Antunes Alberto A, Srougi Miguel, Dall'Oglio Marcos F, Crippa Alexandre, Campagnari João C, Leite Kátia R M
Division of Urology, Paulista School of Medicine, Federal University of Sao Paulo, Sao Paulo, Brazil.
BJU Int. 2005 Dec;96(9):1258-63. doi: 10.1111/j.1464-410X.2005.05823.x.
To analyse the prognostic value of the percentage of positive biopsy cores (PPBC) in determining the pathological features and biochemical outcome of patients with prostate cancer treated by radical prostatectomy, as published data evaluating the prognostic value of PPBC in such patients have limitations.
A group of 534 patients with clinically localized prostate cancer was selected.

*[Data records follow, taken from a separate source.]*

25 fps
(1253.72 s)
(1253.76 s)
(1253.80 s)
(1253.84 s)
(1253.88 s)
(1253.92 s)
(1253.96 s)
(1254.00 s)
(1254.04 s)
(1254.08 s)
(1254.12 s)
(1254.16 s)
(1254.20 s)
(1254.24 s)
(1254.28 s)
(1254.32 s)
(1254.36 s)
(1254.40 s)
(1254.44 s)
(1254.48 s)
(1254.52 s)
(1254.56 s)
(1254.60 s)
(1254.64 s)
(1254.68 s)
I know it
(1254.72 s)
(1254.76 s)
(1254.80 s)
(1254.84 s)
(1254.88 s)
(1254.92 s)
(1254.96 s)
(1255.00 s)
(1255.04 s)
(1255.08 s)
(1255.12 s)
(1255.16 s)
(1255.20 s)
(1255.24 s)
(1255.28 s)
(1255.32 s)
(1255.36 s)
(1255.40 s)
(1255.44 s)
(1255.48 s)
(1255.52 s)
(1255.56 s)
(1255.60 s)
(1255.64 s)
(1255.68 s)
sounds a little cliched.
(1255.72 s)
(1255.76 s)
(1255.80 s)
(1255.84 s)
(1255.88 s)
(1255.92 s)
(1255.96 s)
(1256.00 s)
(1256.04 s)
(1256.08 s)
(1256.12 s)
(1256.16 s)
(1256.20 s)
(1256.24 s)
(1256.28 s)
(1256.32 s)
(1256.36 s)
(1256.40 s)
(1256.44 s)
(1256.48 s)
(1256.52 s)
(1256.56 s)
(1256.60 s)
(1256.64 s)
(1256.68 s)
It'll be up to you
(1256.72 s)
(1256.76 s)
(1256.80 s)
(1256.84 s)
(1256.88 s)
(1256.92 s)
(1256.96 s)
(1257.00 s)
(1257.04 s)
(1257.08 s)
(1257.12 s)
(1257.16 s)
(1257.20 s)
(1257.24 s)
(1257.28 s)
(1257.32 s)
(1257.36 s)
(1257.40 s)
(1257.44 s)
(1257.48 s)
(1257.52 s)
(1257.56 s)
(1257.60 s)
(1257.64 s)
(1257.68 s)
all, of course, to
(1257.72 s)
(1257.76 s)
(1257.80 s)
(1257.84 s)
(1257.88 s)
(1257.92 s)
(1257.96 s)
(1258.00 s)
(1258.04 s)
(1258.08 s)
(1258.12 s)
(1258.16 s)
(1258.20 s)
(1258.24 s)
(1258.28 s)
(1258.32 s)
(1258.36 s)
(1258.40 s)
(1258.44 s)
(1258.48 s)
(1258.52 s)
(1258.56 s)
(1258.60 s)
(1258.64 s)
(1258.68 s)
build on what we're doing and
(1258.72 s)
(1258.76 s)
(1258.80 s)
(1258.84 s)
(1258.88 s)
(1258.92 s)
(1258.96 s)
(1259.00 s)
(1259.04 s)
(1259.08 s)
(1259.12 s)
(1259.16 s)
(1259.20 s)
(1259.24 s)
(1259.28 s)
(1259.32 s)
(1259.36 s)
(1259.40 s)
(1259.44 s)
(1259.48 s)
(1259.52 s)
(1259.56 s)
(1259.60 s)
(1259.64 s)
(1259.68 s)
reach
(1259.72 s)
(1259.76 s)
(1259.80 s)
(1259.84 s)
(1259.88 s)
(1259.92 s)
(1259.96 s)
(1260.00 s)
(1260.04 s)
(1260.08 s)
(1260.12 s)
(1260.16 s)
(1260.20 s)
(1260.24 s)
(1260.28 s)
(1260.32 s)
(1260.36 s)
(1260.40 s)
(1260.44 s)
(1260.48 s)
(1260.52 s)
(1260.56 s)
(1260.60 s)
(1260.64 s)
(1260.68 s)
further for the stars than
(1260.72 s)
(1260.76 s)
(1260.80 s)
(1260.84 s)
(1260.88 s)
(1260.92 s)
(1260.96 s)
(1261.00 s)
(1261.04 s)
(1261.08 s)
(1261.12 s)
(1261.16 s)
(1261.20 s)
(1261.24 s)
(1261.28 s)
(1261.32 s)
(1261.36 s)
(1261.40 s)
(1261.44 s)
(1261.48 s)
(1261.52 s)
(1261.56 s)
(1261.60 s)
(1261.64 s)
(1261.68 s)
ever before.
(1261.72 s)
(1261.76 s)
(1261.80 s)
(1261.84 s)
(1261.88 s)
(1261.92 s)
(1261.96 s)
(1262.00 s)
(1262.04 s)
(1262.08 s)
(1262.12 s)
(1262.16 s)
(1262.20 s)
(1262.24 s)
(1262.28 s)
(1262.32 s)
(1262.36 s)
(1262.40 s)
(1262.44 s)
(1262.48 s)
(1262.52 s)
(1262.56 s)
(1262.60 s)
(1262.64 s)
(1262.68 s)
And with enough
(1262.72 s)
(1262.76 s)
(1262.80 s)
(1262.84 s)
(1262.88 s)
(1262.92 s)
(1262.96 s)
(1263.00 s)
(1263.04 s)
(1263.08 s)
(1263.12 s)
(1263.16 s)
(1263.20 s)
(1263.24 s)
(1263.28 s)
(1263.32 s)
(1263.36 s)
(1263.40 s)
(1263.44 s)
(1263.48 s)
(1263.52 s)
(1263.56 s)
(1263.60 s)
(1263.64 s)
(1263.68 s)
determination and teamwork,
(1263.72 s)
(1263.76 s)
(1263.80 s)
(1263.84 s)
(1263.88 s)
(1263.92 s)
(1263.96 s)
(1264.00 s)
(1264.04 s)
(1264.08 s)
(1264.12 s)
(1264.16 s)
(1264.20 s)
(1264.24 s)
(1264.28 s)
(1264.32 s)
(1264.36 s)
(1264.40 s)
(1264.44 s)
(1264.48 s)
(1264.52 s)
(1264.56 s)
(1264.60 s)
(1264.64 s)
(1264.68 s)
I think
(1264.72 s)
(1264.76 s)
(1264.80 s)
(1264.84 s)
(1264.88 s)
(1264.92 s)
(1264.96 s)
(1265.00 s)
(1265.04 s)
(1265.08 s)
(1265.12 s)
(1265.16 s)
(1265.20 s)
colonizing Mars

The PPBC was defined as the number of positive biopsy cores/total number of biopsy cores x 100, and grouped into categories of <25%, 25.1-50%, 50.1-75% and 75.1-100%. Patients were divided in low-, intermediate- and high-risk groups according to the usual variables.
The mean follow-up was 60.5 months. PPBC was associated with the preoperative serum prostate-specific antigen (PSA) level, biopsy Gleason score and clinical stage. On multivariate analysis, PPBC was a significant predictor of extraprostatic disease and seminal vesicle involvement. Of patients in the four PPBC categories, 16%, 27%, 33% and 60%, respectively, had biochemical recurrence (P < 0.001), and on Cox regression analysis, PPBC was an independent predictor of disease recurrence. After segregating patients into risk groups the PPBC further stratified patients using thresholds of 75% (P = 0.006), 25% (P = 0.026) and 50% (P = 0.011) for low-, intermediate- and high-risk groups, respectively.

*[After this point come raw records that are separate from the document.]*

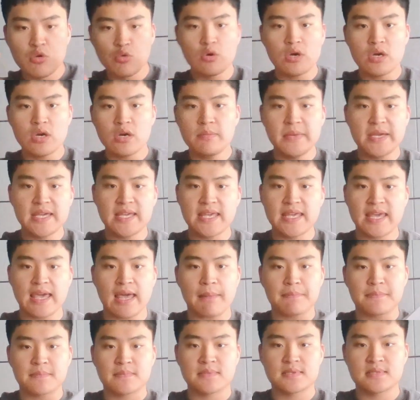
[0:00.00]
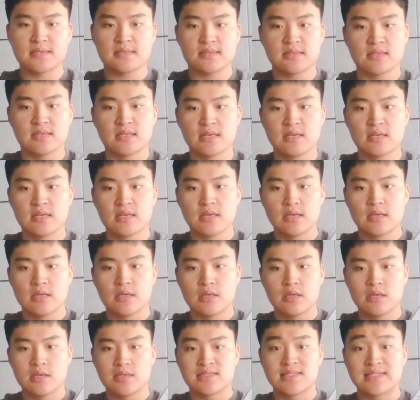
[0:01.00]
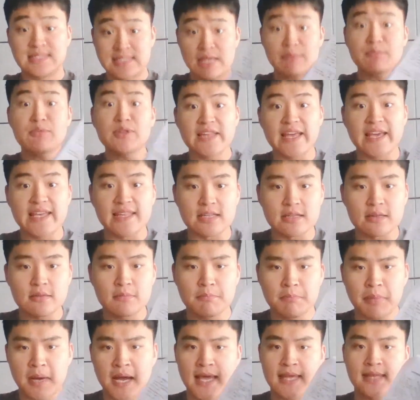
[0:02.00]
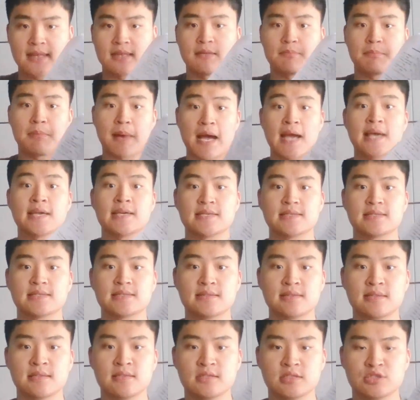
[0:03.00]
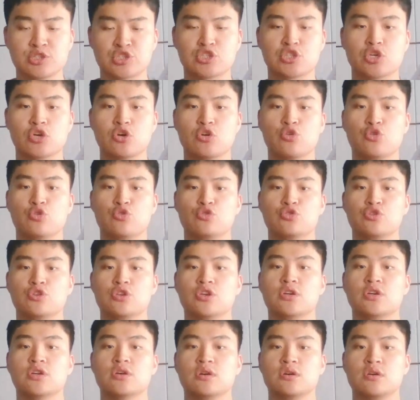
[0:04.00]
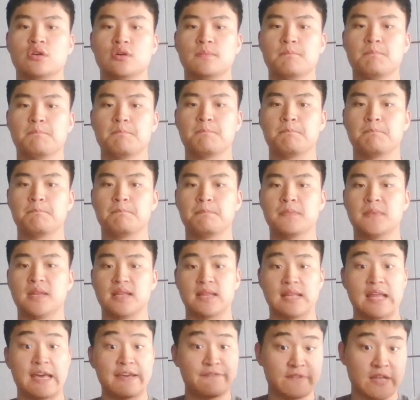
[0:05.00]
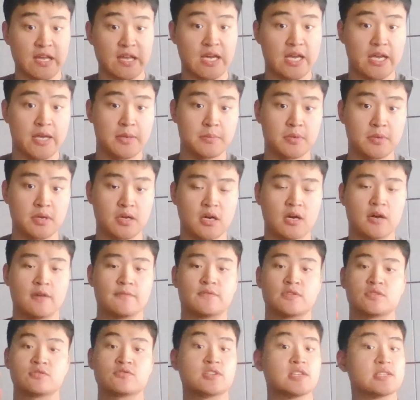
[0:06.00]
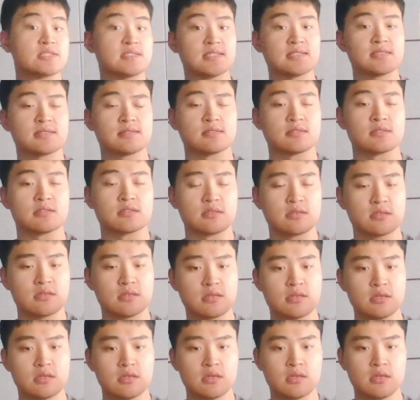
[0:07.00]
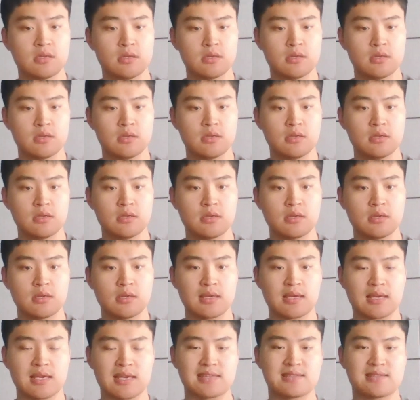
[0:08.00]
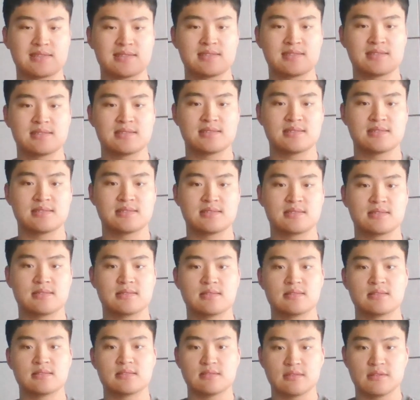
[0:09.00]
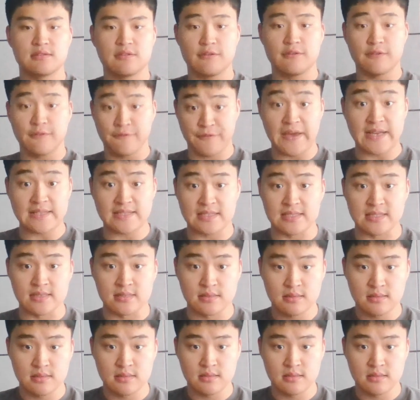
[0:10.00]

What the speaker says: will be kept stimulated by the bias, so the lifetime of the transistor gets affected.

We confirmed, with a longer follow-up, the clinical utility of the PPBC in determining the pathological features and biochemical outcome of patients with prostate cancer treated with radical prostatectomy, and established thresholds for use in patients in the three risk groups.
分析阳性活检芯百分比(PPBC)在确定接受根治性前列腺切除术的前列腺癌患者的病理特征和生化转归方面的预后价值,因为评估PPBC在此类患者中预后价值的已发表数据存在局限性。

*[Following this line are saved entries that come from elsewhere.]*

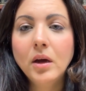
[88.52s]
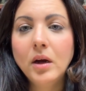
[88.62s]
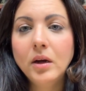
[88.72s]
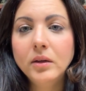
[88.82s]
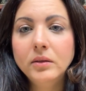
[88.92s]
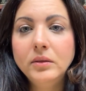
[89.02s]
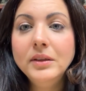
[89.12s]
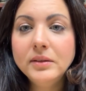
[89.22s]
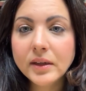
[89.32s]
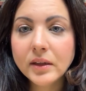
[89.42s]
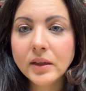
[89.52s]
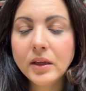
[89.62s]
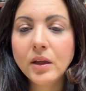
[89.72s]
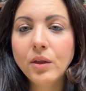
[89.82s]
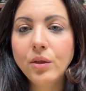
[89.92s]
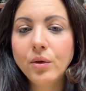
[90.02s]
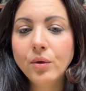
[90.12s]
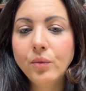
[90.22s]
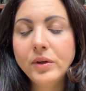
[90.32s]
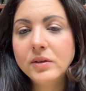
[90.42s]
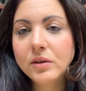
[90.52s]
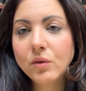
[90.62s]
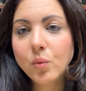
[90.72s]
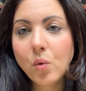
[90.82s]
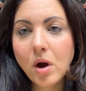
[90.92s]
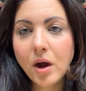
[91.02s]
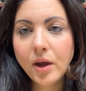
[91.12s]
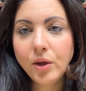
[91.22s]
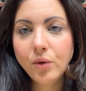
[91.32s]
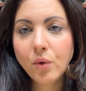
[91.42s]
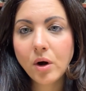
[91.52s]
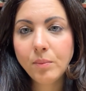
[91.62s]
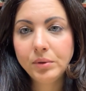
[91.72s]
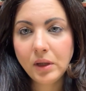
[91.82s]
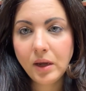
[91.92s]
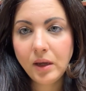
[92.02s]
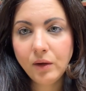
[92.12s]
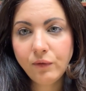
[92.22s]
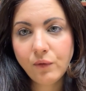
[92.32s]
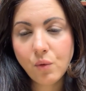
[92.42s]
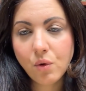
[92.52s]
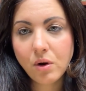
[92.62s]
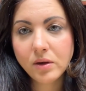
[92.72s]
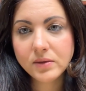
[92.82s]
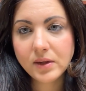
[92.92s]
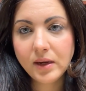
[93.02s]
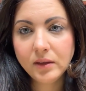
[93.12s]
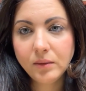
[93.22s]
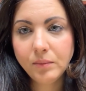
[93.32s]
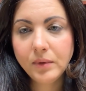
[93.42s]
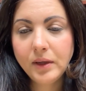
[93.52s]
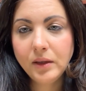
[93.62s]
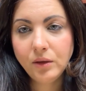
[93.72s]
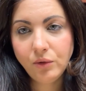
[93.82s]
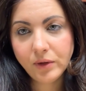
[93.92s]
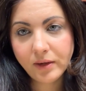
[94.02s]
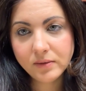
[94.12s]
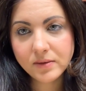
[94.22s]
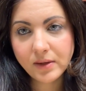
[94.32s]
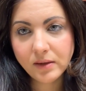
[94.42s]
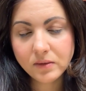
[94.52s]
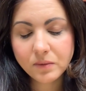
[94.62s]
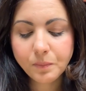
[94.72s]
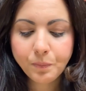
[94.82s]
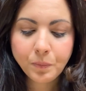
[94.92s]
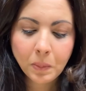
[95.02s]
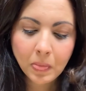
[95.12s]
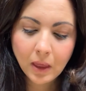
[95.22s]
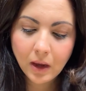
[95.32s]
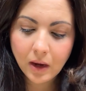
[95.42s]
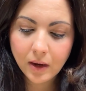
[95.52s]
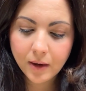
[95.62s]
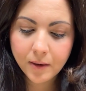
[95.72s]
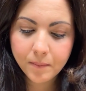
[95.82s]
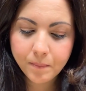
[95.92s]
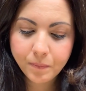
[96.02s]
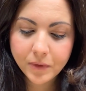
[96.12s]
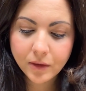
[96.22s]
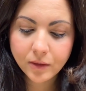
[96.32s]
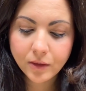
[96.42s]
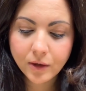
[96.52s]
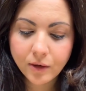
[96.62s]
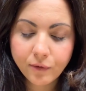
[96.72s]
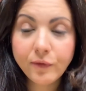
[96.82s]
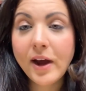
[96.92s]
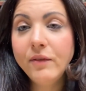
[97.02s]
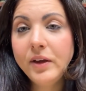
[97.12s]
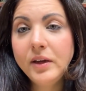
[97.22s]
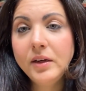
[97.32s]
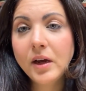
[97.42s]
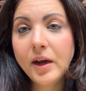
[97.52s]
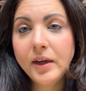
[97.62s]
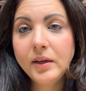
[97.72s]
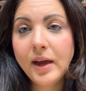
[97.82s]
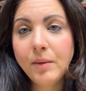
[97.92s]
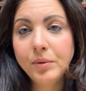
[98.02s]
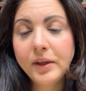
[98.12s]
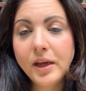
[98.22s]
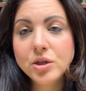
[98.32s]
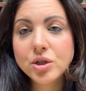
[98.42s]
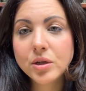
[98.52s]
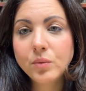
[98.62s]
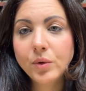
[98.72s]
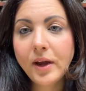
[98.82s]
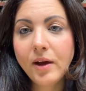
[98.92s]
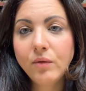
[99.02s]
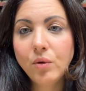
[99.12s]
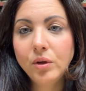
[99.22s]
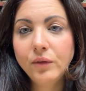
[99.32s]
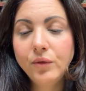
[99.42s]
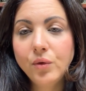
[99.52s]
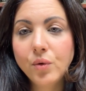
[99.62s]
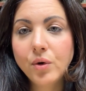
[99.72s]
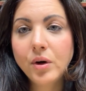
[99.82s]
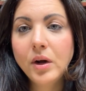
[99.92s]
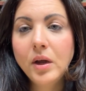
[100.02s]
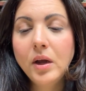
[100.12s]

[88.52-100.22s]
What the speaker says: detailing the reasons why you are applying for asylum in the United States. The 589 application would have all of your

选取一组534例临床局限性前列腺癌患者。PPBC定义为阳性活检芯数量/活检芯总数×100,并分为<25%、25.1 - 50%、50.1 - 75%和75.1 - 100%几类。根据常用变量将患者分为低、中、高风险组。
平均随访60.5个月。PPBC与术前血清前列腺特异性抗原(PSA)水平、活检Gleason评分及临床分期相关。多因素分析显示,PPBC是前列腺外疾病和精囊受累的显著预测因子。在四个PPBC类别中的患者,生化复发率分别为16%、27%、33%和60%(P < 0.001),Cox回归分析表明,PPBC是疾病复发的独立预测因子。将患者分为风险组后,PPBC分别以75%(P = 0.006)、25%(P = 0.026)和50%(P = 0.011)的阈值对低、中、高风险组患者进行了进一步分层。
我们通过更长时间的随访,证实了PPBC在确定接受根治性前列腺切除术的前列腺癌患者的病理特征和生化转归方面的临床实用性,并确定了用于三个风险组患者的阈值。